Des analyses montrent qu'un embargo sur le pétrole est possible, mais que l'Europe ne doit pas échanger un despote contre un autre.
L’Europe donne à Poutine $285 millions par jour pour couvrir ses besoins de pétrole, selon de nouvelles données[1]. Transport & Environment (T&E), qui a réalisé l’étude, appelle à rejoindre un embargo mondial sur le pétrole russe pour arrêter de financer la guerre de Poutine. L’analyse estime que la Russie a reçu $104 milliards de dollars de ses exportations de pétrole pour l’Europe et le Royaume-Uni l’an dernier, ce qui éclipse ses recettes gazières ($43.4 milliards).
William Todts, Directeur chez T&E, a déclaré : “L’Europe envoie chaque jour un quart de milliard d’euros à Poutine, alors même qu’il mène une guerre à ses frontières. Un embargo sur le pétrole paralyserait son régime et rendrait extrêmement difficile la poursuite de sa guerre. Il est temps d’améliorer considérablement l’efficacité des transports et d’accélérer l’électrification des véhicules afin de réduire notre consommation de pétrole.”
L’Europe dépend du pétrole russe pour près d’un quart de son pétrole brut. Si certains pays européens comme la Slovaquie dépendent de la Russie pour plus de 90% de leur pétrole, la dépendance du continent dans son ensemble, bien qu’importante, n’est pas insurmontable, montre l’analyse.
Contrairement au gaz, la plupart des importations de pétrole dans l’Union européenne se font par des pétroliers et des ports. Entre 4 et 8 % seulement des approvisionnements en pétrole de l’Europe passent par des oléoducs russes – jusqu’à 30 % du total des exportations russes de pétrole vers l’Europe – ce qui signifie qu’il est possible de s’approvisionner ailleurs à court terme.
Toutefois, cela ne résout pas la dépendance long terme de l’Europe au pétrole, prévient T&E. La nouvelle stratégie de l’UE en matière d’énergie et de sécurité (“Energy and Security Strategy”), qui sera lancée mercredi, vise à protéger l’Europe contre le risque de rupture d’approvisionnement énergétique et la hausse des prix, en particulier pour les pays européens qui dépendent fortement du gaz russe.
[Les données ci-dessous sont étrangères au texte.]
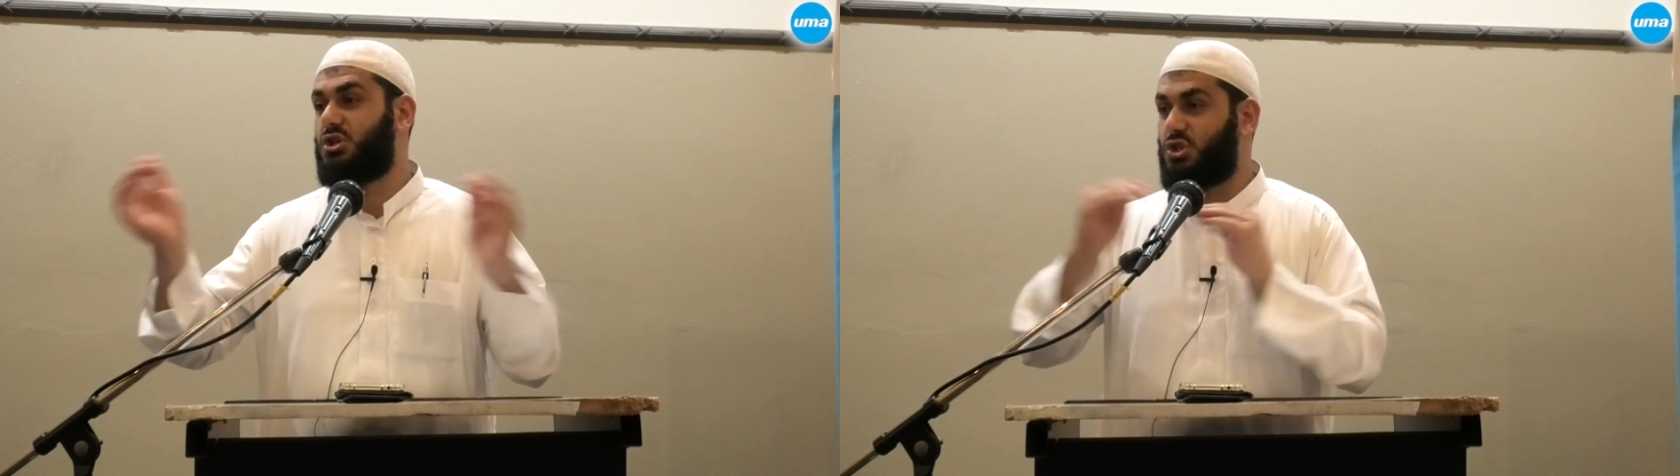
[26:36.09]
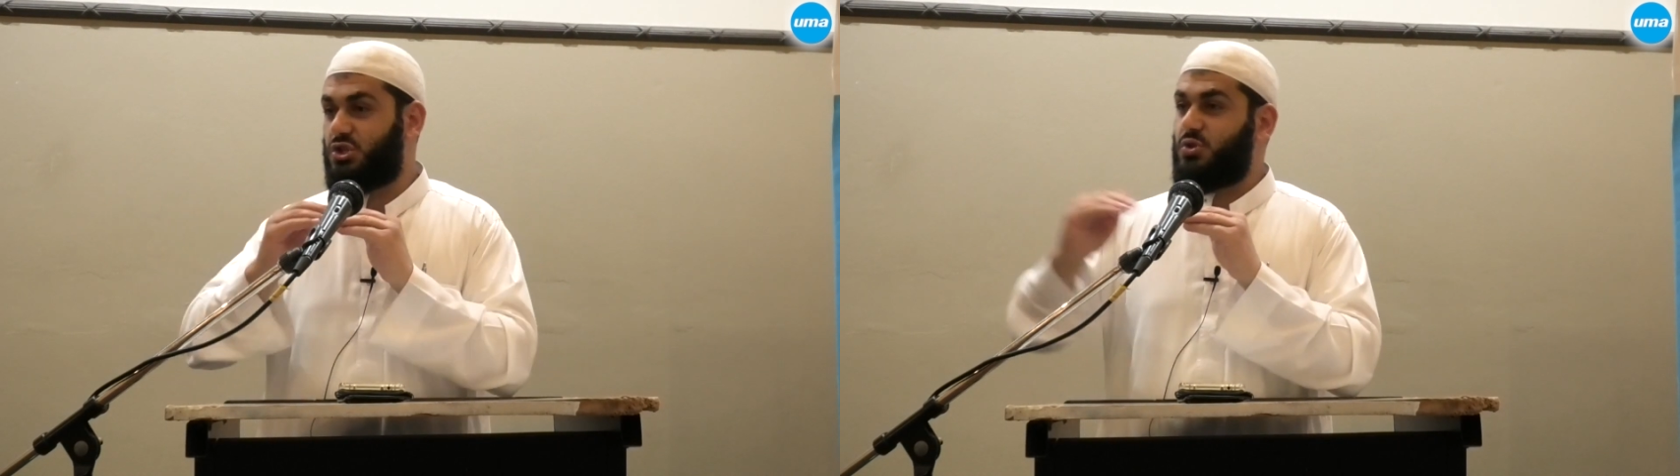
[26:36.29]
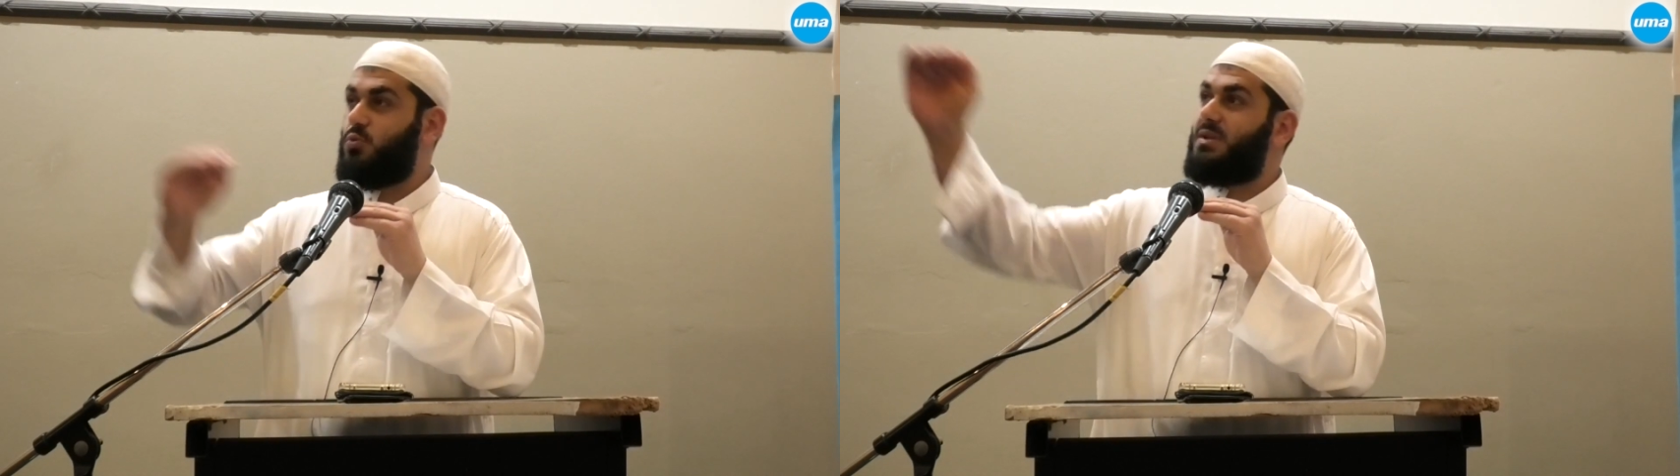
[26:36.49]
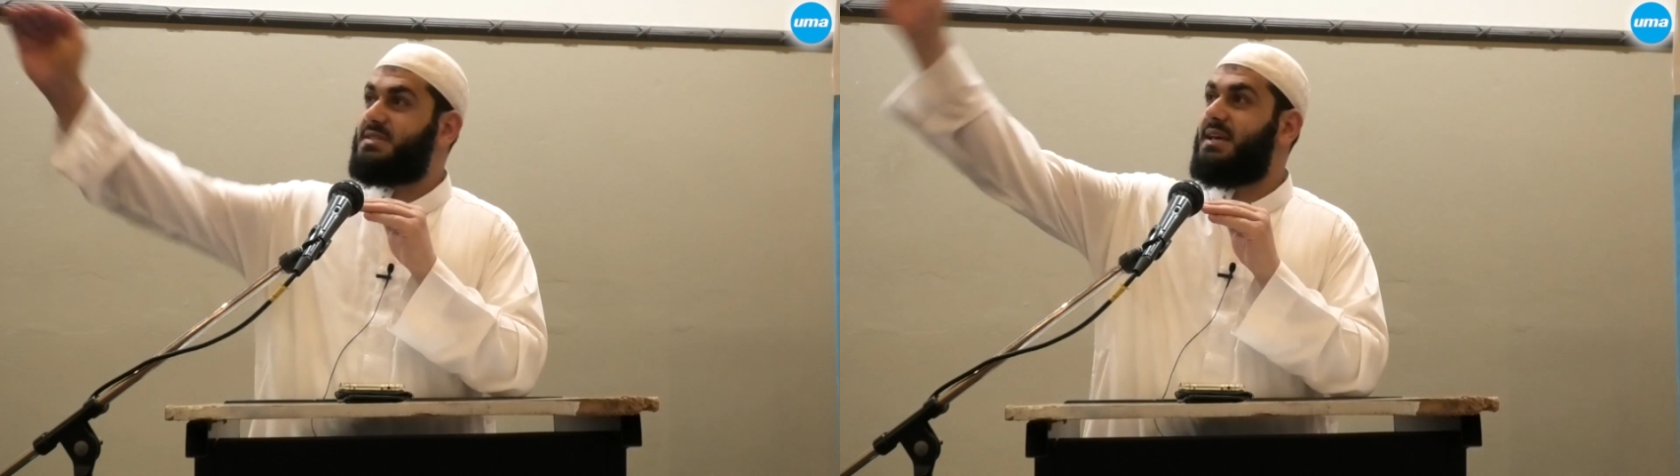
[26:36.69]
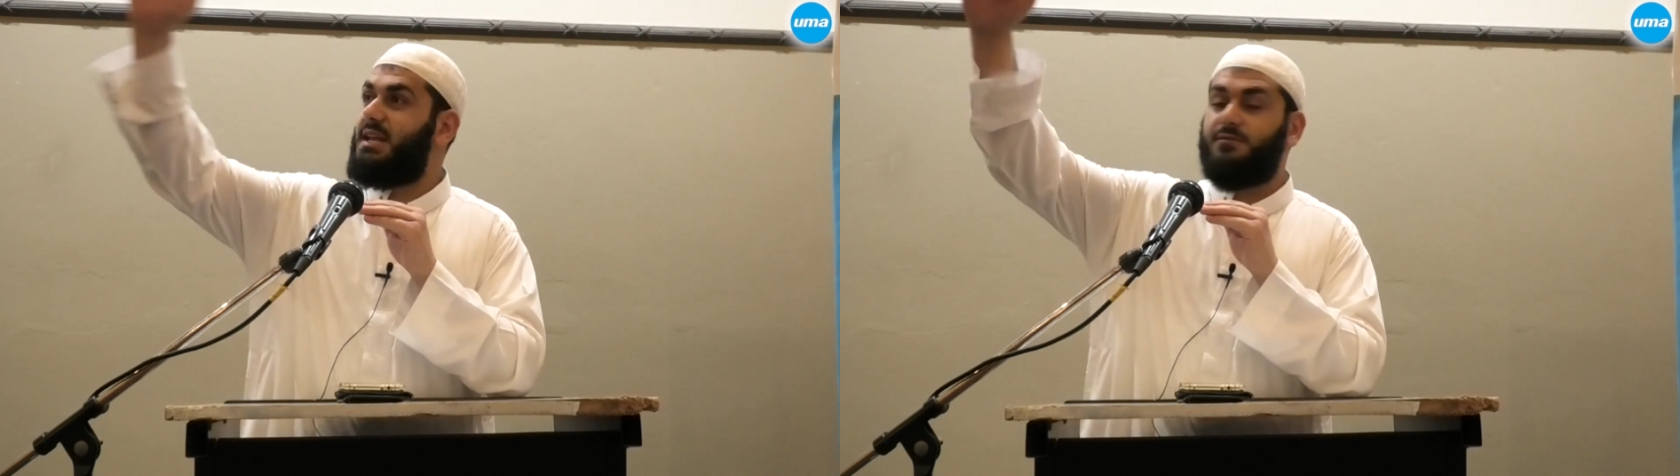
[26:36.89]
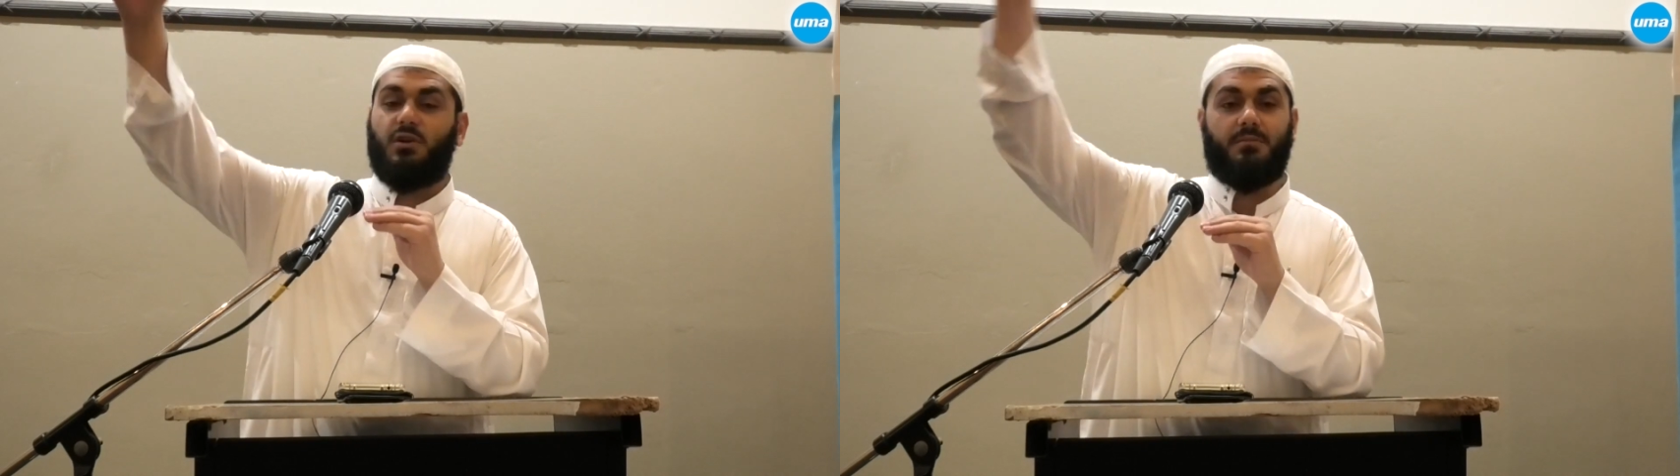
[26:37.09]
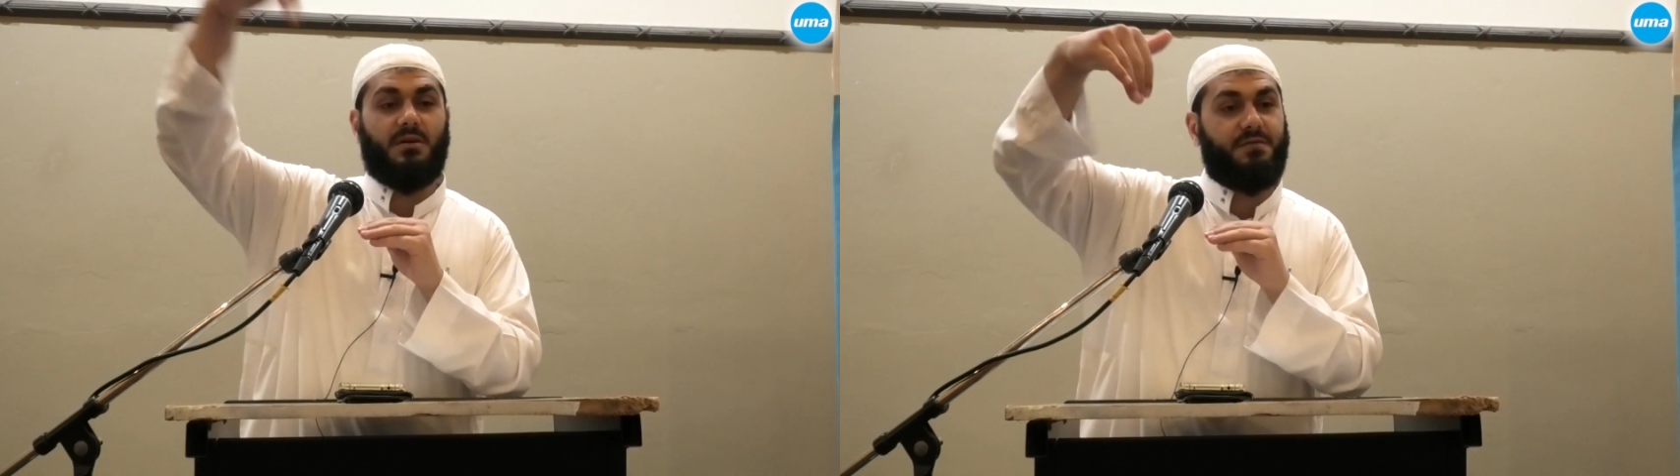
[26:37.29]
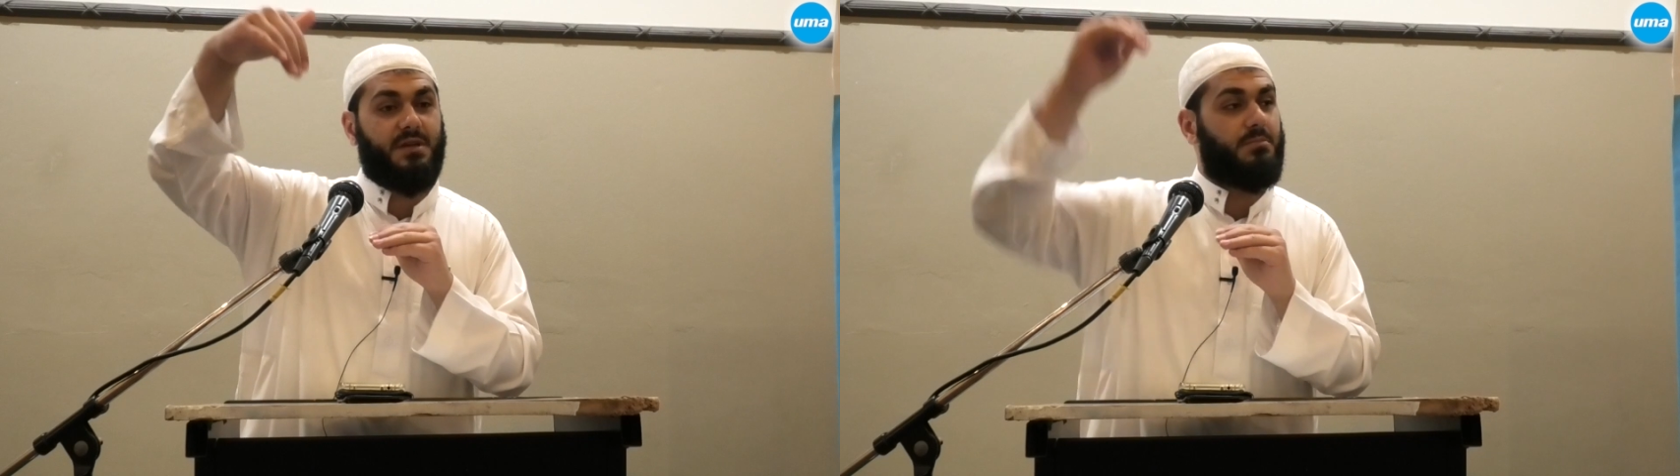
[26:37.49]
She still wants that level
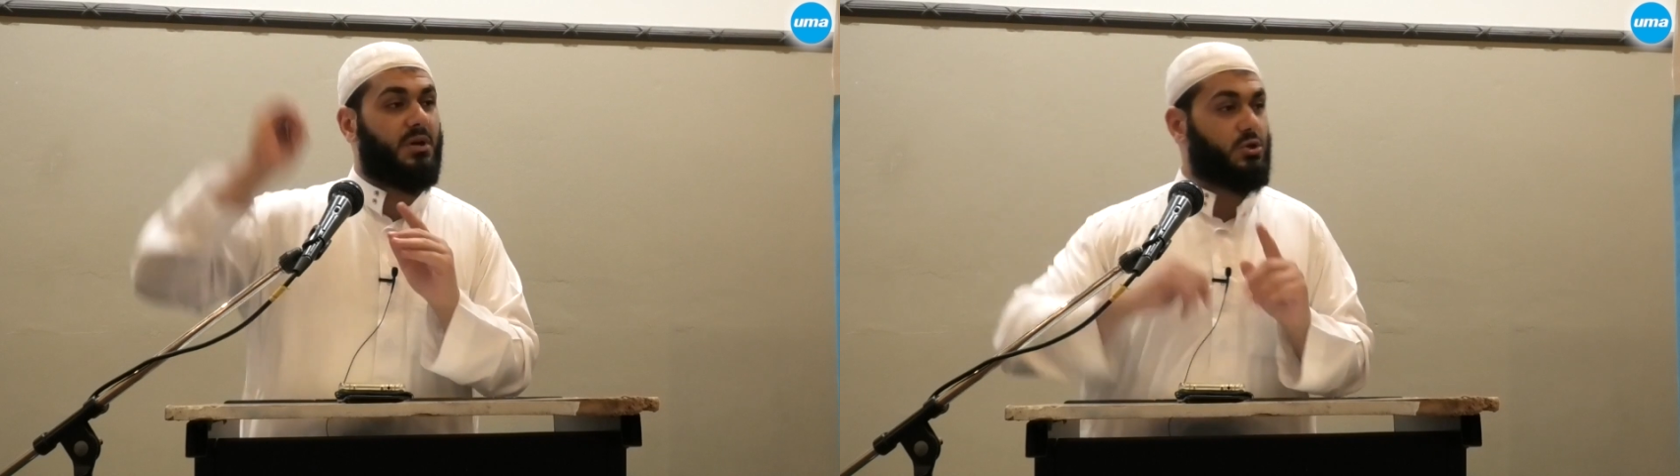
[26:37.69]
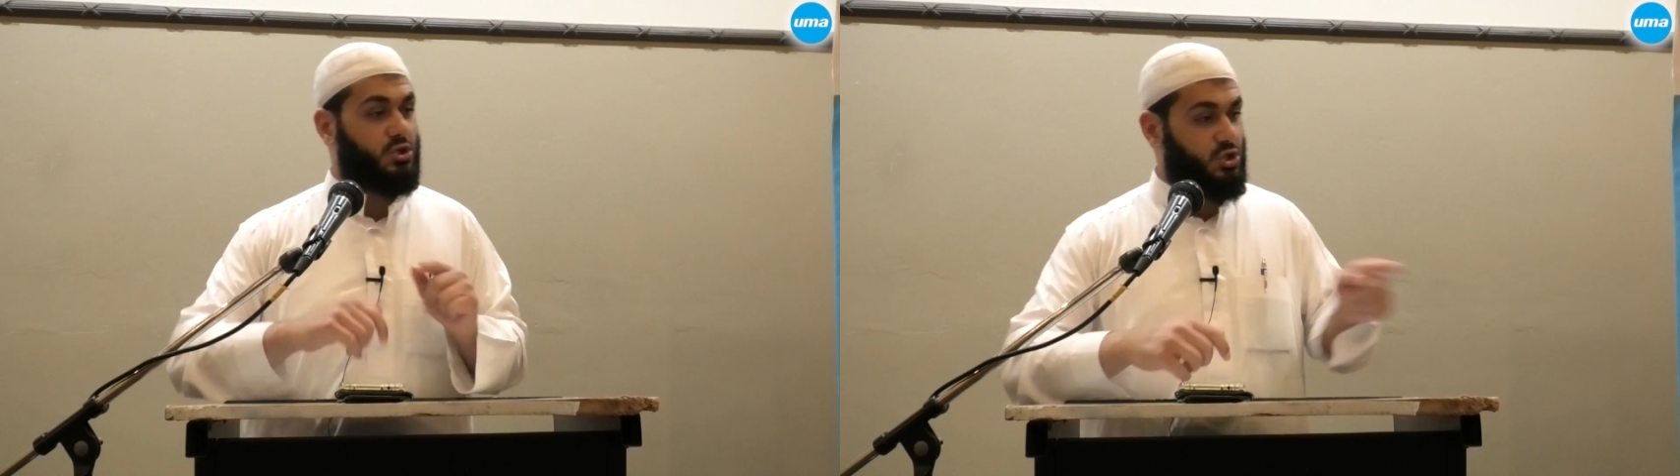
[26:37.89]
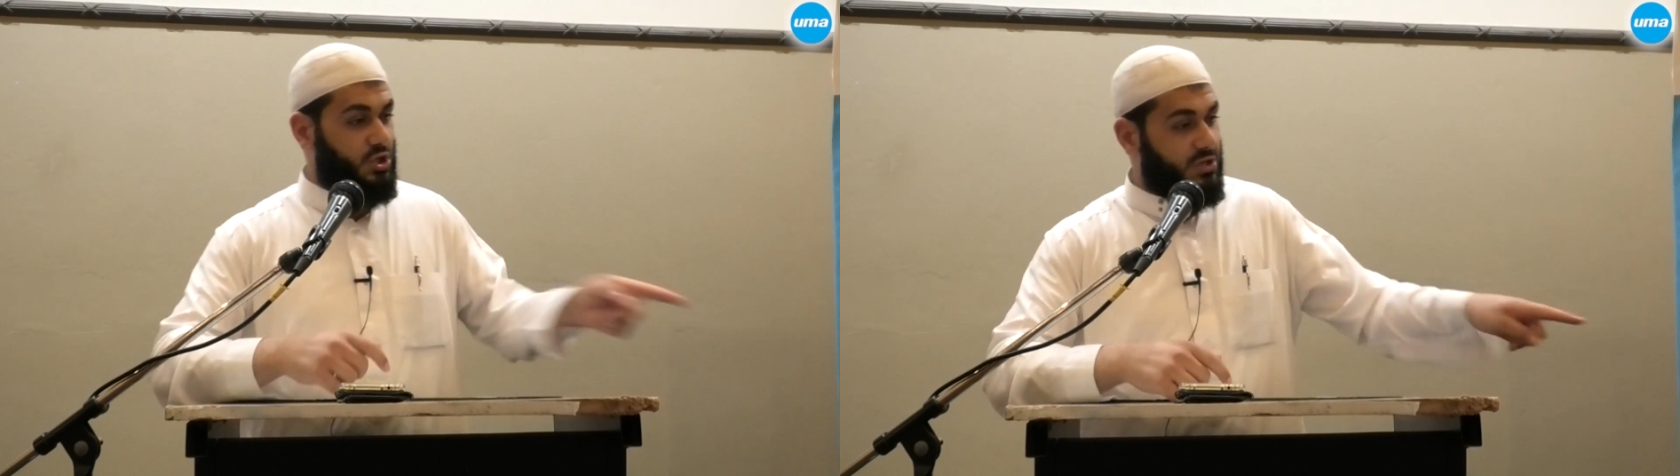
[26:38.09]
above them because she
À l’heure où le gouvernement des États-Unis considère un embargo pétrolier, le fait que l’UE ne mentionne même pas le pétrole dans sa stratégie d’énergie, remet en question la détermination de l’UE à mettre fin à l’invasion de l’Ukraine.
Les prix mondiaux du pétrole ont doublé depuis avril 2021, atteignant 120 dollars le baril (pour le Brent), ce qui met la pression sur les ménages européens. T&E recommande que la stratégie d’énergie et de sécurité comprenne des mesures visant à se préparer aux perturbations du marché pétrolier, notamment l’augmentation du travail à domicile et des journées sans voiture, ainsi que la réorientation des fonds du plan de relance pour soutenir la mise sur le marché de masse des véhicules électriques.
William Todts conclut : “L’UE doit réécrire sa stratégie d’énergie et de sécurité pour y inclure le pétrole. Le gaz est une préoccupation compréhensible, mais c’est le pétrole qui finance la guerre de Poutine. En dépendant de ce dernier, les Européens sont dangereusement exposés à la hausse des prix dans un monde de plus en plus incertain. Toute stratégie de sécurité énergétique qui ignore le pétrole ne vaut absolument rien.”
Note aux éditeurs
[1] Les prix pour 2021 sont estimés sur la base du prix moyen de la Banque mondiale pour l’année dernière et des volumes d’importation de pétrole pour 2019 (Eurostat) avant la pandémie, qui a entraîné une baisse ponctuelle de la demande.